3. Patronen overnemen op de stof
Poppenkind
- Let bij het op de stof leggen van de patroondelen goed op de op het patroon aangegeven draadrichting. De draadrichting van het tricot is recht langs de streepjes van het tricot, dit is de minst rekkende richting.
Om mooie ledematen te krijgen is het belangrijk dat de patronen recht op de stof komen te liggen. Het kan een hulp zijn vooraf lapjes te knippen voor de verschillende delen (zie ’2. Benodigd materiaal’). Knip de definitieve vorm pas nadat de ledematen genaaid zijn. De stroken worden precies recht op het tricot geknipt en zijn twee keer zo breed als het patroon van de ledematen plus een klein zoompje.

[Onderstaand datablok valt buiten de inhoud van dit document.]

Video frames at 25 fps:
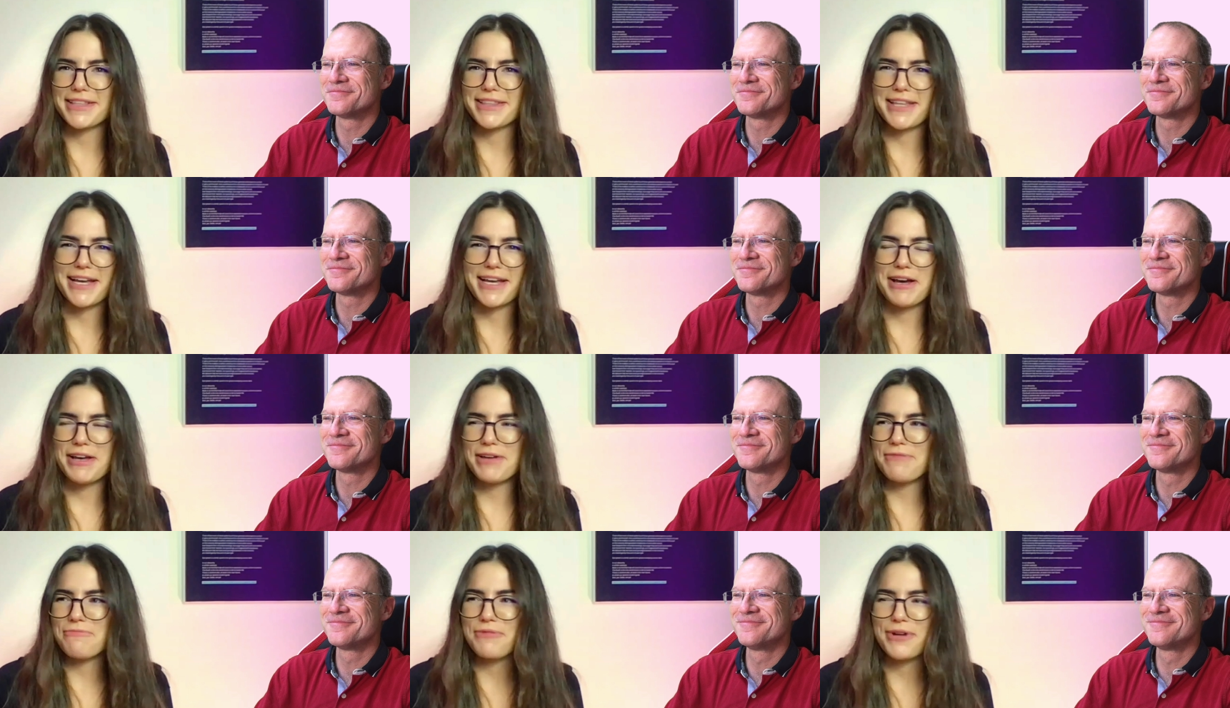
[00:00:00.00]
Speaker 1: I think
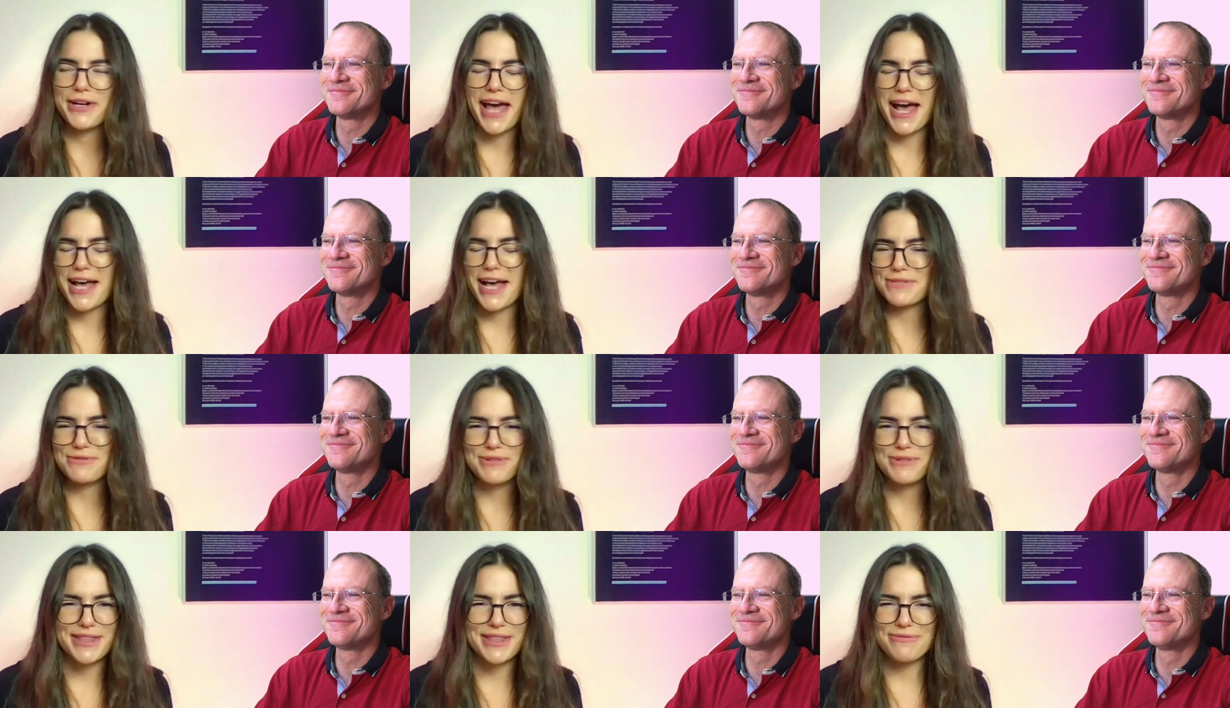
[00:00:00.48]
that everyone
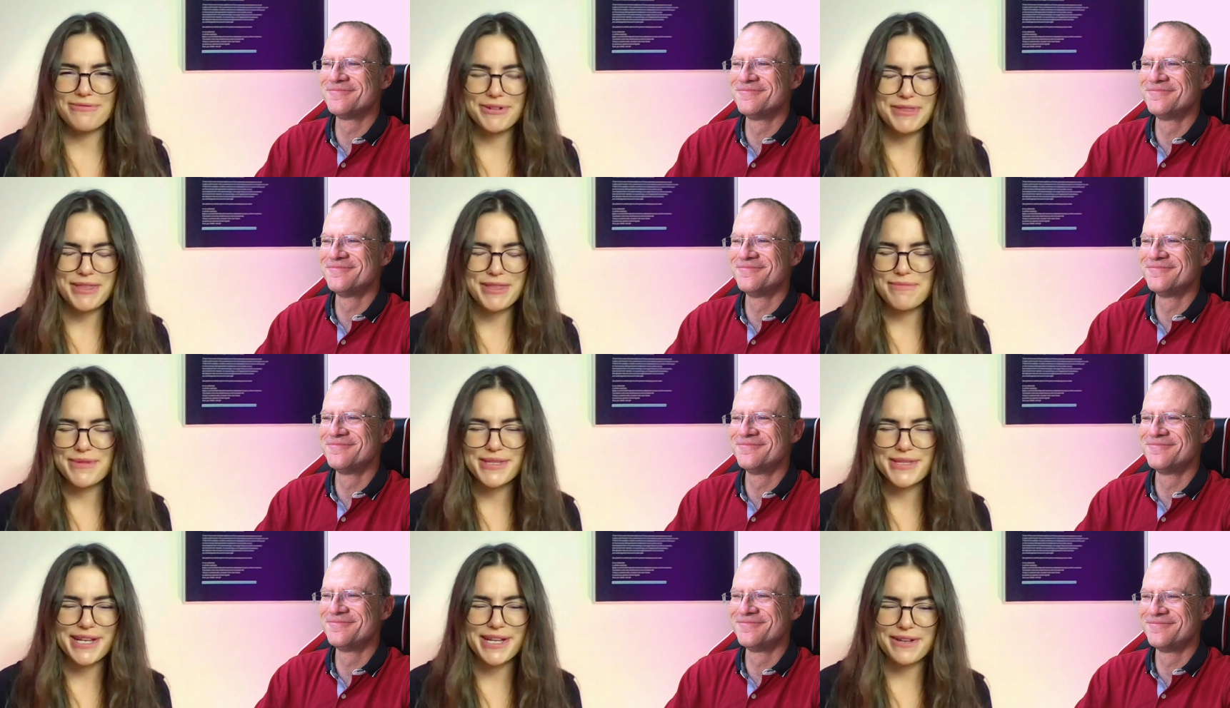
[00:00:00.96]
has with, with
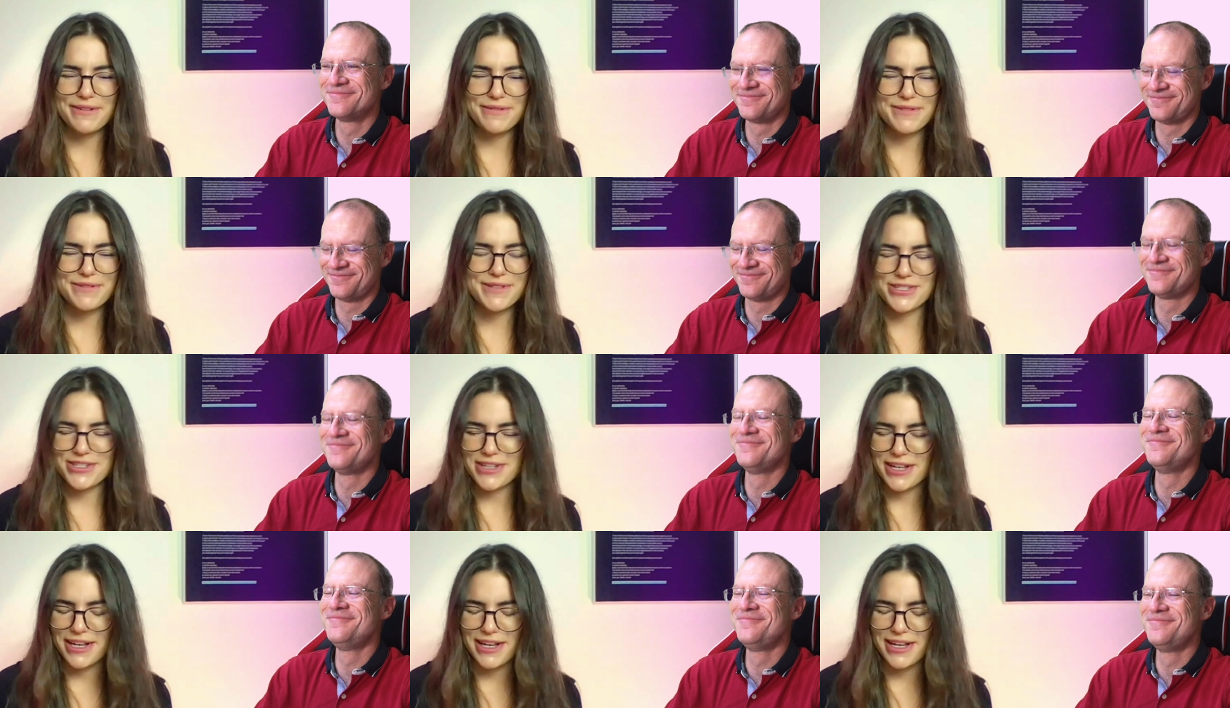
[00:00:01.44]

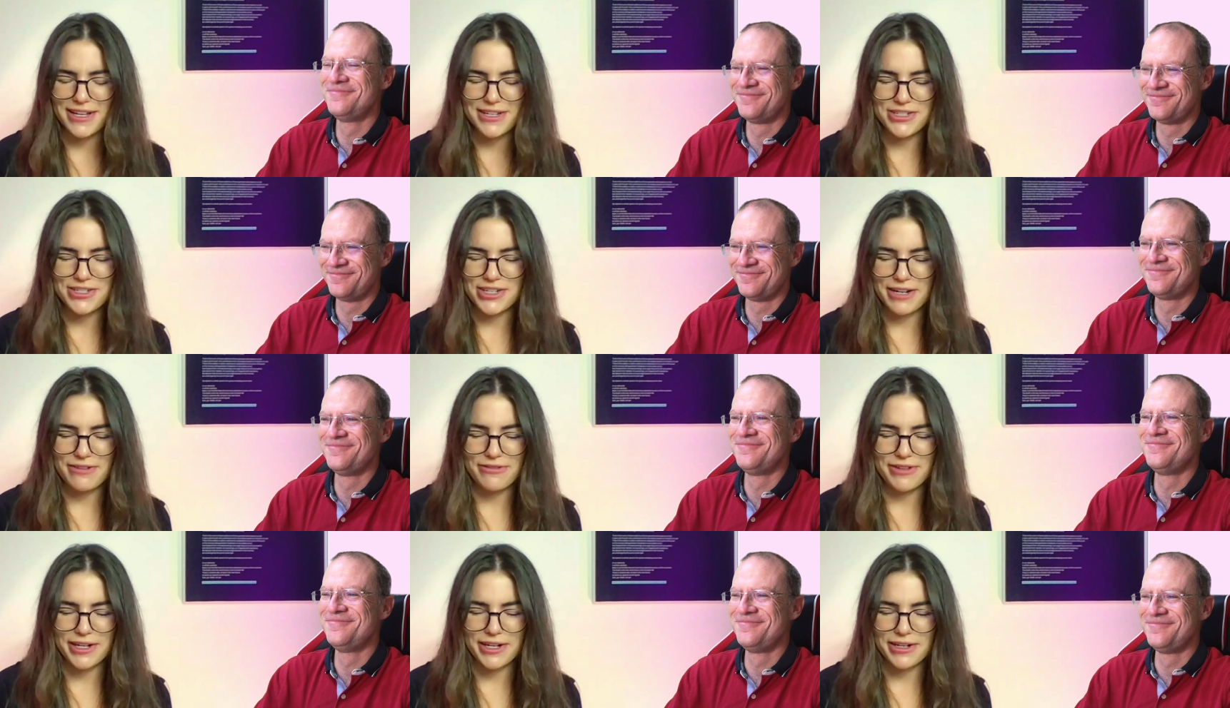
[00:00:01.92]
themselves. Uh,
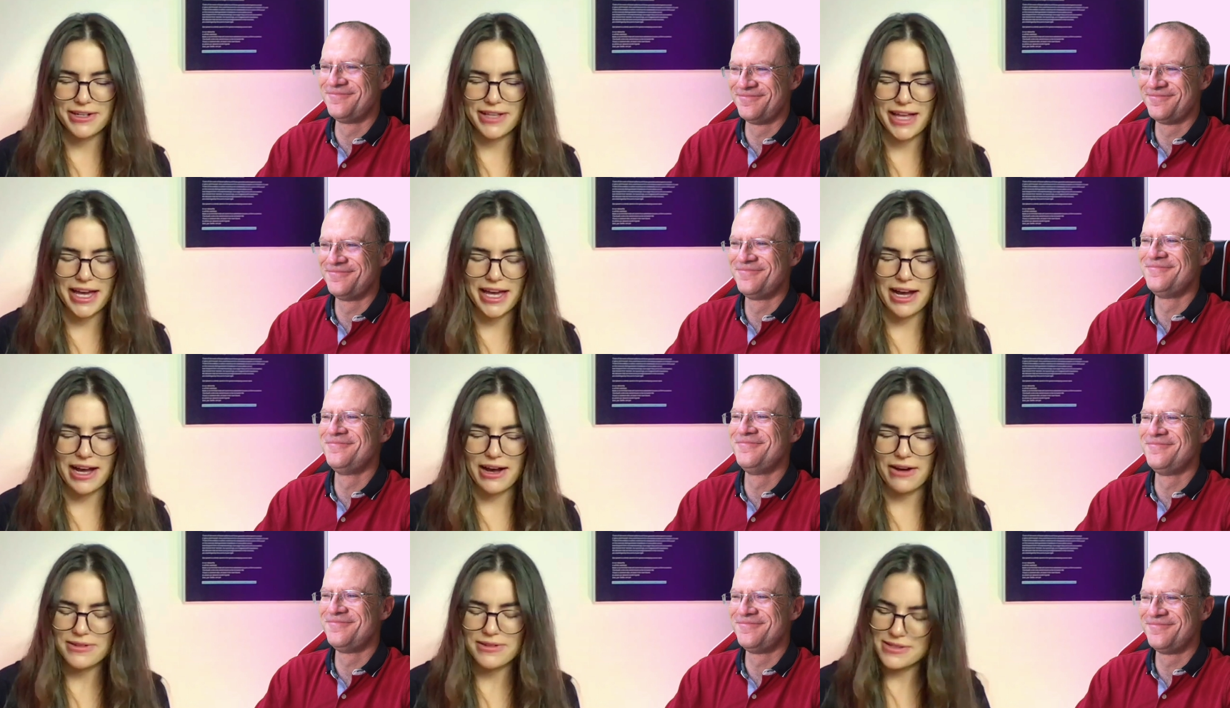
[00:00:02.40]
trying to figure
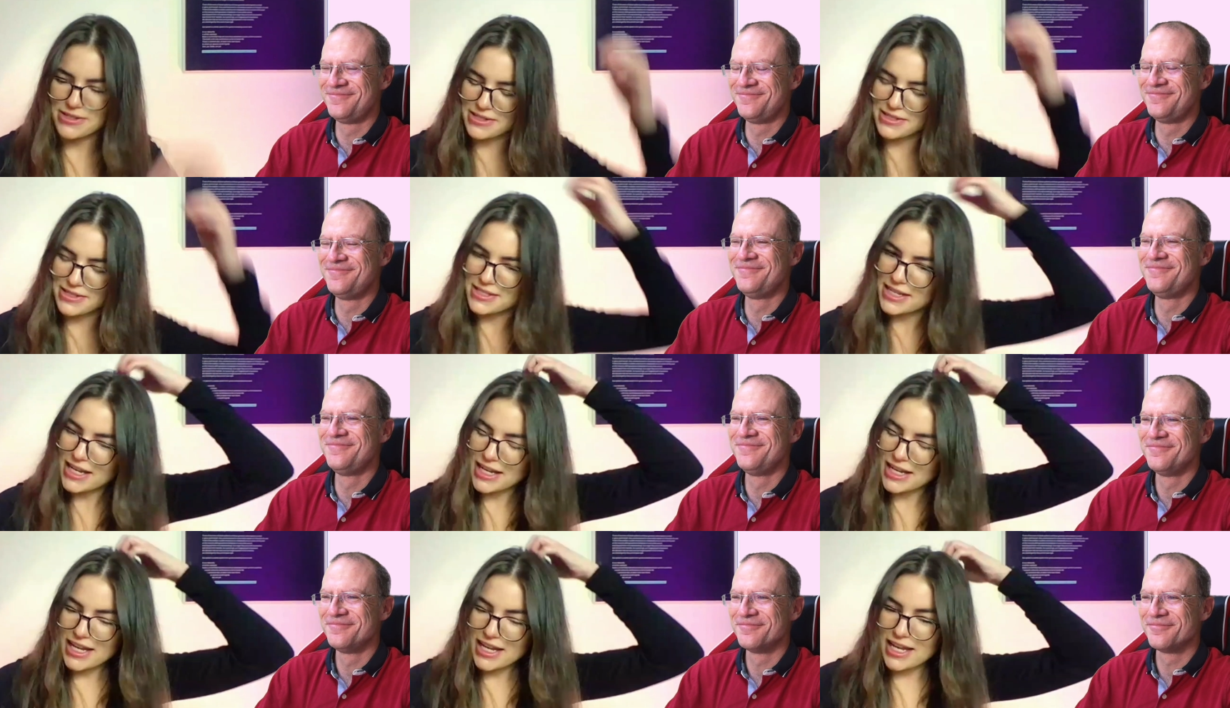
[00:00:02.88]
that out is
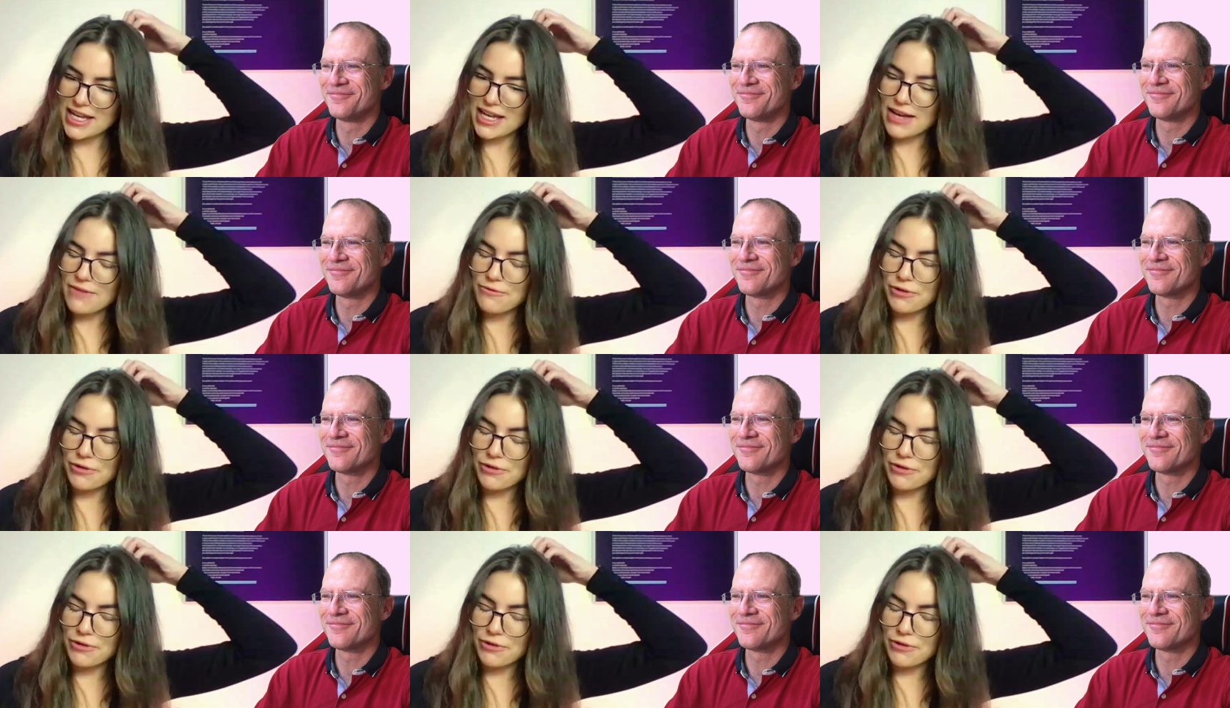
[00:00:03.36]
just,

- Leg de strook in de lengte dubbel. Rond de patronen blijft een naadtoeslag van ½ cm Geef eventueel met spelden op een ½ cm van de rand van het lapje recht van draad van de stof aan.
- Leg het patroon volgens de tekening tussen de spelden. De pijltjes in de tekeningen op deze pagina geven aan waar het patroon de aangegeven ’recht op de draadrichting’ raakt.
- Speld het patroon op de stof.
- Teken met een potlood het patroon langs de rand over op de stof.
- Geef ook de vulopeningen aan.
- Verwijder het papieren patroon en controleer het getekende. Kijk ook of ledematen die bij elkaar horen er gelijk uitzien.
- Speld de beide lagen stof op elkaar.